The task →
The answer should be an exact repeat of the stretch of material below from the line containing "[11:15.62-11:16.52]" through the line containing "[00:00:00.00 to 00:00:00.30]".

Data in this exercise →
........

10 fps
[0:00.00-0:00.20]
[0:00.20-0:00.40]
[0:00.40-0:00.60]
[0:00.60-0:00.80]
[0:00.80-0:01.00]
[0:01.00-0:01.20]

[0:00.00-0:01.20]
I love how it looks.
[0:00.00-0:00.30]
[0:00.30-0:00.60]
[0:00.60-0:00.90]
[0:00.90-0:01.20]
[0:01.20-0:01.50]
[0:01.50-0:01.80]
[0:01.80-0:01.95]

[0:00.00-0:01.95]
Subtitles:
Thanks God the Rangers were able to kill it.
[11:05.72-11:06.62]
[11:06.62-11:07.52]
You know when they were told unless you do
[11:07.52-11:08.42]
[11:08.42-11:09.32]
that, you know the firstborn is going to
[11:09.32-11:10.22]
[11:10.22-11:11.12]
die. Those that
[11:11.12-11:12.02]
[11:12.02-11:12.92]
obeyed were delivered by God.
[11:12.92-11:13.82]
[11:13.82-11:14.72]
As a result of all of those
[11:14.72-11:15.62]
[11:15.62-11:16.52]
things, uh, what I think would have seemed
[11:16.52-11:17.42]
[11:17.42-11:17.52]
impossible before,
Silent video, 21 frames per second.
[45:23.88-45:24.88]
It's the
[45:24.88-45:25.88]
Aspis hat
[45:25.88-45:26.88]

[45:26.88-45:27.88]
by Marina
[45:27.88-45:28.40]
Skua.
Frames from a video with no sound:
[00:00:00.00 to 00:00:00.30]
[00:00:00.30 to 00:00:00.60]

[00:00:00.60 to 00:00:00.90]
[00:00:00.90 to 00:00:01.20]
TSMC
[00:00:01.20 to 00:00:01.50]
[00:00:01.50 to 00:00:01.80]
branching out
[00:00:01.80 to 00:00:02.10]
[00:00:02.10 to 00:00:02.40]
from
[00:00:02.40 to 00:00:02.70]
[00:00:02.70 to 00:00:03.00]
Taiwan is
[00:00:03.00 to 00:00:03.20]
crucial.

........

Answer space →
[11:15.62-11:16.52]
things, uh, what I think would have seemed
[11:16.52-11:17.42]
[11:17.42-11:17.52]
impossible before,
Silent video, 21 frames per second.
[45:23.88-45:24.88]
It's the
[45:24.88-45:25.88]
Aspis hat
[45:25.88-45:26.88]

[45:26.88-45:27.88]
by Marina
[45:27.88-45:28.40]
Skua.
Frames from a video with no sound:
[00:00:00.00 to 00:00:00.30]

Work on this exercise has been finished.